To prove the effectiveness of its own credit card, the Bank of America earlier this year hired a comely San Francisco secretary named Ann Foley to live on it—and nothing else—for a month. Miss Foley went pretty far on the Bank-Americard: she ran up $1,728.98 in bills for the nation’s largest bank, found that about the only inconveniences she suffered were having to hire cars instead of cabs, avoiding tolls and passing up soft drink machines. Now U.S. banks are busy trying to discover just how far they can go with credit cards.
Last week The Chase Manhattan Bank, the nation’s third largest, and Diners’ Club announced that they are discussing “the possibility of developing a closer relationship.” The relationship —whether worked through merger or outright purchase—is clearly aimed at stepping up Chase Manhattan’s competition with First National City Bank, the second largest U.S. bank, which bought up half of Hilton’s Carte Blanche in September. This week, after a two-month advertising barrage, Pittsburgh’s two largest banks—the Mellon National and the Pittsburgh National—will expand their longtime competition to a new dimension by bringing out their own credit cards.

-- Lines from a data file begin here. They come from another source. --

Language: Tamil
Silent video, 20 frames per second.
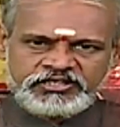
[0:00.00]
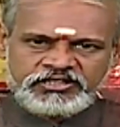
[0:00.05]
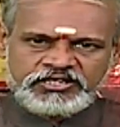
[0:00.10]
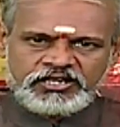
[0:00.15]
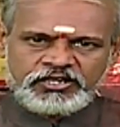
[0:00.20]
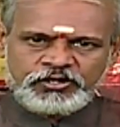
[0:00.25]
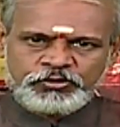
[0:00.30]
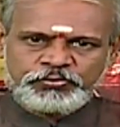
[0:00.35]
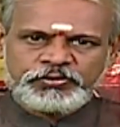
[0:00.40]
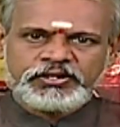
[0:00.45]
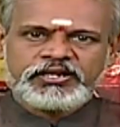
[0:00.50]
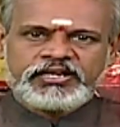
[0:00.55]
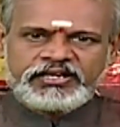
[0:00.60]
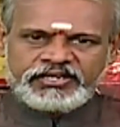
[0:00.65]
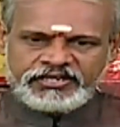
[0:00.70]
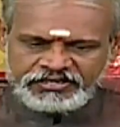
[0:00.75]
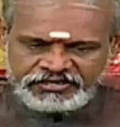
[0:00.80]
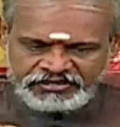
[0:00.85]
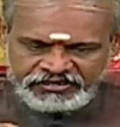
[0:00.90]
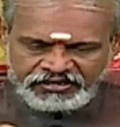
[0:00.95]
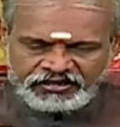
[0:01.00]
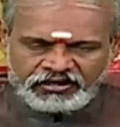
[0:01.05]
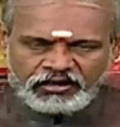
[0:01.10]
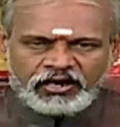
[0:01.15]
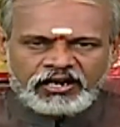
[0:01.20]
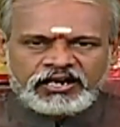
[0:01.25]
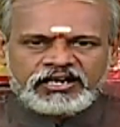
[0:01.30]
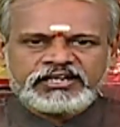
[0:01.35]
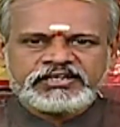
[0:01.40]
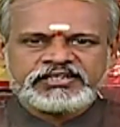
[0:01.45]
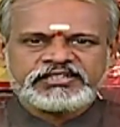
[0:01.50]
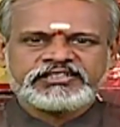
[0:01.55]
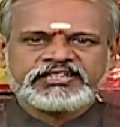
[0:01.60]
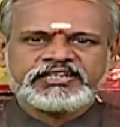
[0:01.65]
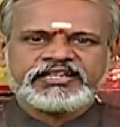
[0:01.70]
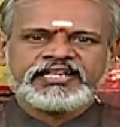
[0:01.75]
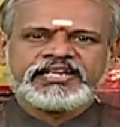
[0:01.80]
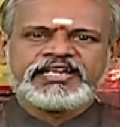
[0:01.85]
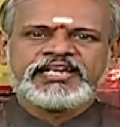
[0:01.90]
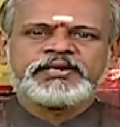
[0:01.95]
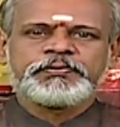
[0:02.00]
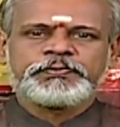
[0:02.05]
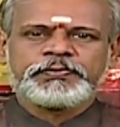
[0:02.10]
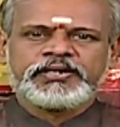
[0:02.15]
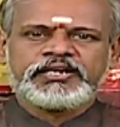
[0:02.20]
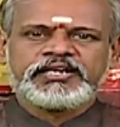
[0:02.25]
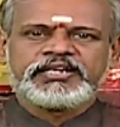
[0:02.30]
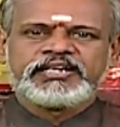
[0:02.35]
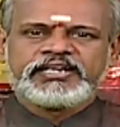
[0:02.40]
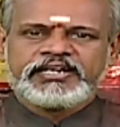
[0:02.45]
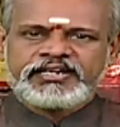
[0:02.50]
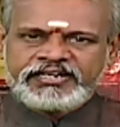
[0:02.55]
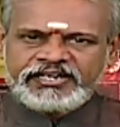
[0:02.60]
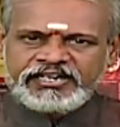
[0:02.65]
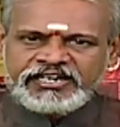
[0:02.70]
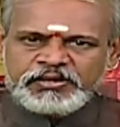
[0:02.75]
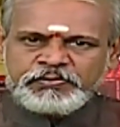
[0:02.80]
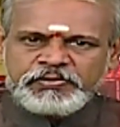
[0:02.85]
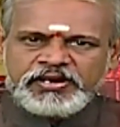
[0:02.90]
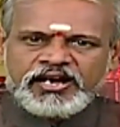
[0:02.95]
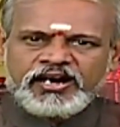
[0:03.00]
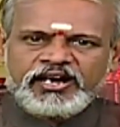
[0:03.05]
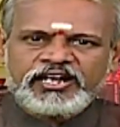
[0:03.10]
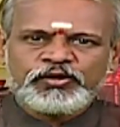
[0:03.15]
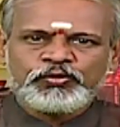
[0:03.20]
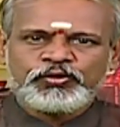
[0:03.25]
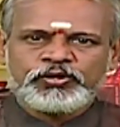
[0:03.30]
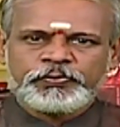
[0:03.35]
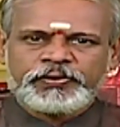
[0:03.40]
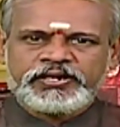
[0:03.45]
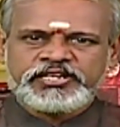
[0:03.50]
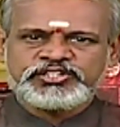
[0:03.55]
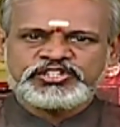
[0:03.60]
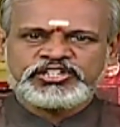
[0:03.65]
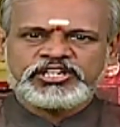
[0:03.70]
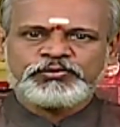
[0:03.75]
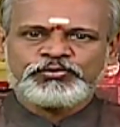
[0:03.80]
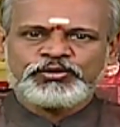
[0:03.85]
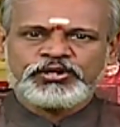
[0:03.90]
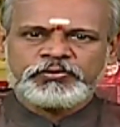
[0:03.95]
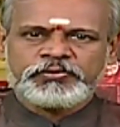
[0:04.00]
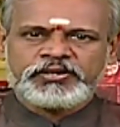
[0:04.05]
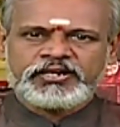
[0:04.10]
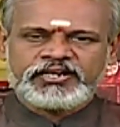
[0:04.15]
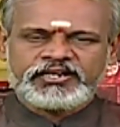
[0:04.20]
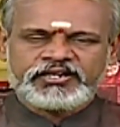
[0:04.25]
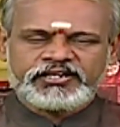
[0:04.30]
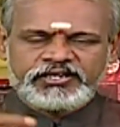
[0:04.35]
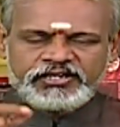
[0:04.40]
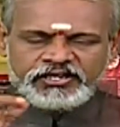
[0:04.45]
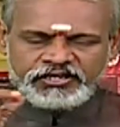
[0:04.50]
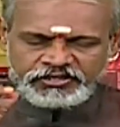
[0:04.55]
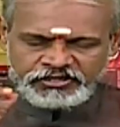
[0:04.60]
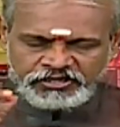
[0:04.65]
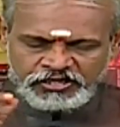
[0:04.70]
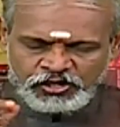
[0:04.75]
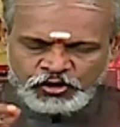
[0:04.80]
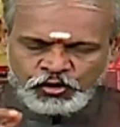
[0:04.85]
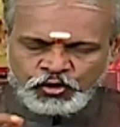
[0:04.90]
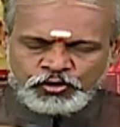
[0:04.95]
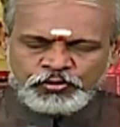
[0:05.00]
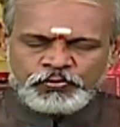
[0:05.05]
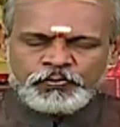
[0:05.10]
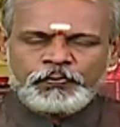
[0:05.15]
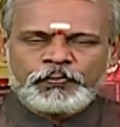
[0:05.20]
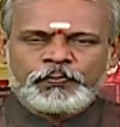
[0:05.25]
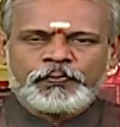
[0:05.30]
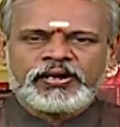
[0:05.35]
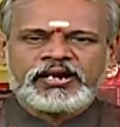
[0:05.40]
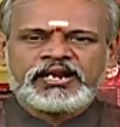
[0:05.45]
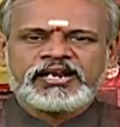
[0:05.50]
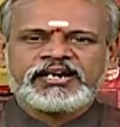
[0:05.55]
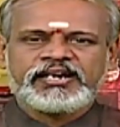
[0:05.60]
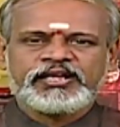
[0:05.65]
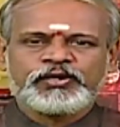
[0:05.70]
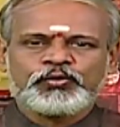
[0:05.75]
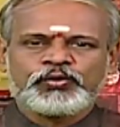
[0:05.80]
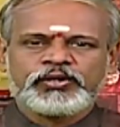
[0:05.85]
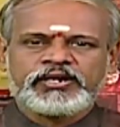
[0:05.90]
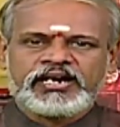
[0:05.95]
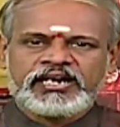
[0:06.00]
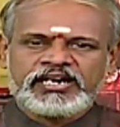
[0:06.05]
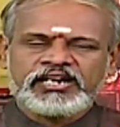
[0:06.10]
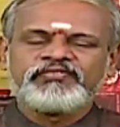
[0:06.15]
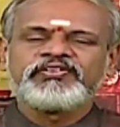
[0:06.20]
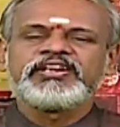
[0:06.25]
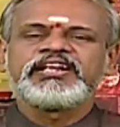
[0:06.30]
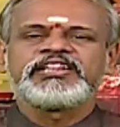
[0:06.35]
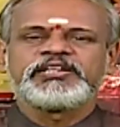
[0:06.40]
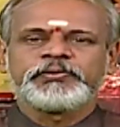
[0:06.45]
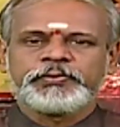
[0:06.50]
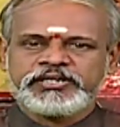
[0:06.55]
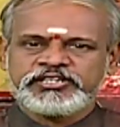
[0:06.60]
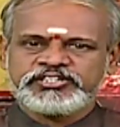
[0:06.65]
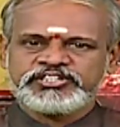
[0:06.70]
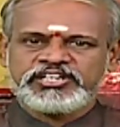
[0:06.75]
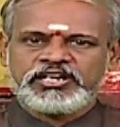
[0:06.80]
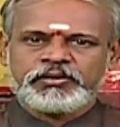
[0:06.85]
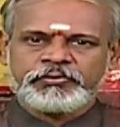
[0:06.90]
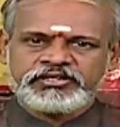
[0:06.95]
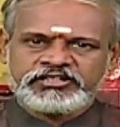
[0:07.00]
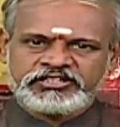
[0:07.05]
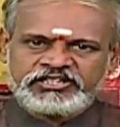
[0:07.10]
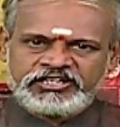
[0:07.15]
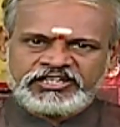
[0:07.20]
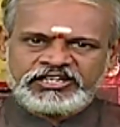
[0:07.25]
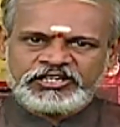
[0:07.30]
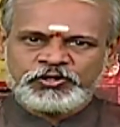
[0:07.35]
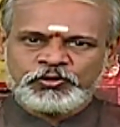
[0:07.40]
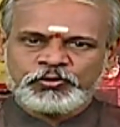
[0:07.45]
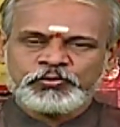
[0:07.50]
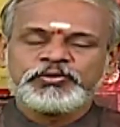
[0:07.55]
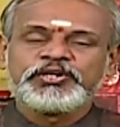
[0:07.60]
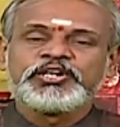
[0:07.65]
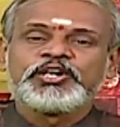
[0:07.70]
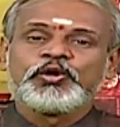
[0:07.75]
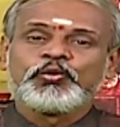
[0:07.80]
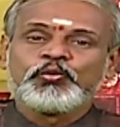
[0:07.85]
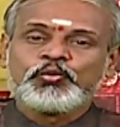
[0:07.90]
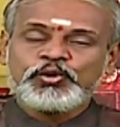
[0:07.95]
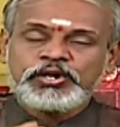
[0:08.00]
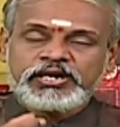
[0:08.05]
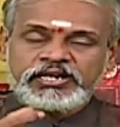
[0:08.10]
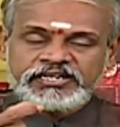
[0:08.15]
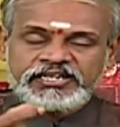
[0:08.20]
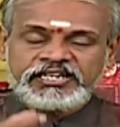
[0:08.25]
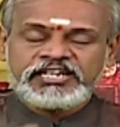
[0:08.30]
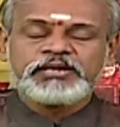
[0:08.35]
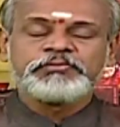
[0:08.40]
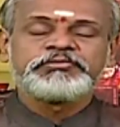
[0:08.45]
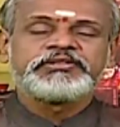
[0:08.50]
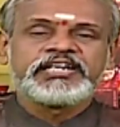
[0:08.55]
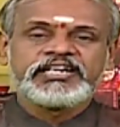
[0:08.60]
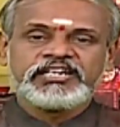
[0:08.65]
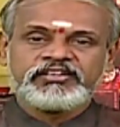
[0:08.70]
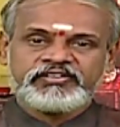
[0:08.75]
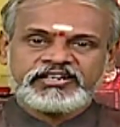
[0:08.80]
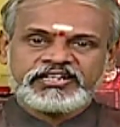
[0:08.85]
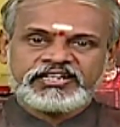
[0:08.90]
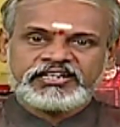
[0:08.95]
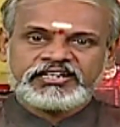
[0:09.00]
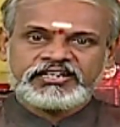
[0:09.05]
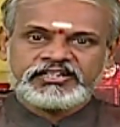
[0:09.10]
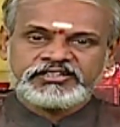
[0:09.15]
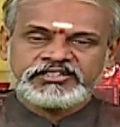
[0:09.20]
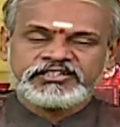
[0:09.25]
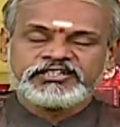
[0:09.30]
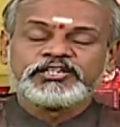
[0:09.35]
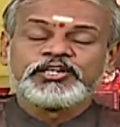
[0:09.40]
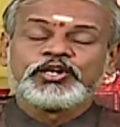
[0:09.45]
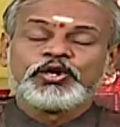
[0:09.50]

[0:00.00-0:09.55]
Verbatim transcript: இருந்தாலும் இன்றைய காலகட்டத்திற்கு ஏற்ப எளிமையான ஒரு பயிற்சியின் மூலமாக எல்லோரும் பலனடையக்கூடிய அளவில் இந்த பயிற்சியை அமைத்திருக்கின்றோம் உங்கள் இல்லம் தேடி வருகின்றது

Also for Veterinarians. Some 70 U.S. banks now have their own credit cards. The lure: big profits. American Express credit-card sales rose 40% last year to $340 million; Diners’ Club rose 28% to $210 million. This rapid growth has, in fact, attracted far more than the banks. Dozens of new credit-card plans, ranging from neighborhood to countrywide, are popping up across the U.S. California’s Transamerica Credit Corp. issues cards for individual shopping centers that enable the shopper to gas up her car, buy in a wide variety of shops, eat lunch and have her hair done. Los Angeles’ Ail-American Acceptance Corp. has come out with a complete card for the automobile owner, who can use credit for repairs, new parts and the purchase of seat covers or tires. Universal Western Corp., a new Colorado company, issues cards that are honored by doctors, dentists and veterinarians as well as by retailers; unlike most other card plans, it actively seeks college students as customers.
Annoyed at the service charges and deferred payment of national card plans, restaurants in some cities have banded together to form their own credit plans; in Seattle, 15 restaurants have thus managed to reduce costs and arrange for immediate payments from cooperating banks, have even got 94 other merchants to join them. The major transatlantic steamship lines are thinking of issuing a card, something like the air-travel card, that would cover passage and shipboard purchases. Oil companies, which have offered oil and gas on credit for years, are now offering a whole new line of credit possibilities. Mobil cards can be used for car repairs and motel bills, American Oil cards for hotel, motel and restaurant bills, Esso cards for life insurance.
Badge of Status. Despite the new competition, most card-company executives predict an almost limitless market for credit carding. Bank of America Vice President Kenneth V. Larkin says that only one in every seven families in California now has a credit card, estimates that one out of three—possibly even two out of three—is in a good enough economic position for card ownership. Thomas W. Gormly, senior vice president of the Pittsburgh National Bank, predicts a new era of credit-card merchandising, believes that the U.S. is already a “long step toward a cashless and checkless society.” Dags, a chain of 19¢-hamburger stands in Seattle, thinks so too. Recently it printed its own garishly embossed credit cards and sent them to 500 leading citizens. The cards immediately became Seattle’s newest, if ephemeral, badge of status.